Jesus didn’t run from his cross. On the contrary, he marched towards it with determination. He was resolute, even facing his own suffering and death. For the cross was meant to act like a kind of a lens. You know how a lens works. The light streams into the lens, and then the lens refracts the light. It bends and flips all of that light completely upside down. What was up is now down, and down is now up. Everything is turned around.

The cross is like this. The divine light of God came into this world through Jesus Christ. He is the light no darkness can overcome. And he purposely came and drove himself headlong into this sign of abject darkness and death. And that crucifixion acted as the moment of refraction. The divine light of life and love flipped everything upside down:

• Failure became conquest

• Humiliation became glory

• Death became life

• Sin became righteousness

These things could only happen with Jesus meeting the cross. Unwittingly, for the forces of evil didn’t know that their greatest instrument of violence and humiliation and death were doomed to become their own undoing! This is the glory of the cross. This is why we lift it high.

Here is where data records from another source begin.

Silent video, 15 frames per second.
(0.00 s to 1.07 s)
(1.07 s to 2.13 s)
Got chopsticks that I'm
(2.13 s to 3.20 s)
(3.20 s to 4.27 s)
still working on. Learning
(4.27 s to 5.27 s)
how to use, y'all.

We seek the cross, and in it we discover the mystery of Christ’s salvation. But we also seek another cross. This is the one Jesus lifts for us: “If any want to become my followers, let them deny themselves and take up their cross and follow me.”

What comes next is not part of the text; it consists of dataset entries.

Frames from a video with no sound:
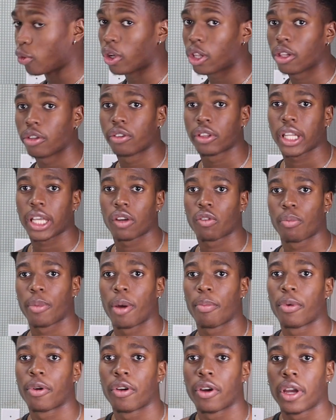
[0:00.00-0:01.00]
Quick little thing,
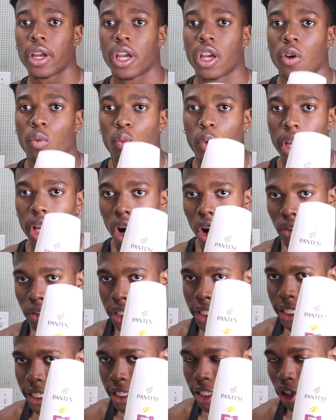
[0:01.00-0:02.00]
remember, we
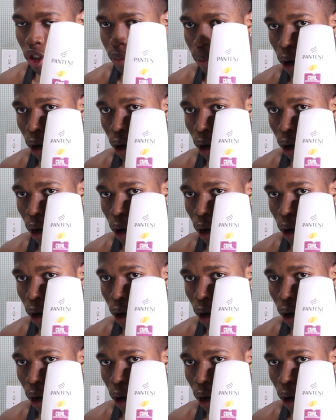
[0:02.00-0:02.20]
only need this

We each are given paths of service – a calling, a ministry – where we can share in the cross. Here’s what this means: we make a conscious decision to take on the suffering and struggle of the moment for the welfare and sake of another. Taking up the crosses that present themselves to us is the way our love, our passion, our energies can be used to transform the life of another. These crosses are unique to each of us. They present themselves in the real time and place of our life. Taken together, they present a lifetime of searching. And in searching for our cross, we search with love for our neighbor.

Cross bearing is something we also do together, with others. As a congregation, and as the larger vehicle of our synod and as the church body of the ELCA, we’re also invited to take up our crosses of service and love. These crosses, these acts of service, are central to how we bear witness to world.

As you know, Hope is privileged to host an event significant in the life of our synod. This afternoon our newly elected bishop, Martin Halom, will be installed into his office. It’s a great honor for our congregation to host this gathering.

As part of that service, Bishop Halom will be given a pectoral cross unique to our synod. When I don my own pectoral cross atop my alb, chiefly it reminds me of Jesus’ cross and its mystery. But it also reminds me of the crosses we’re called to bear as the community of Hope Lutheran Church. These calls are unique to us. As a community, we proclaim our savior’s love and serve in his name. We do this in all the ways particular to our place and time. This is the cross we gladly bear.

So likewise for the cross Bishop Halom will receive. Wrapped up in that cross is our shared calling within this northwest portion of our state. What crosses are we invited to take up and bear in the name of Jesus Christ?

In our faith pilgrimage, we are in search of the cross. We seek the mystery of divine grace and life revealed in the cross of our savior. And in turn, we are ever searching for the crosses we’re invited to take up. In our earnest searching, may the love of Christ transform this world’s despair into hope, and sorrow into joy.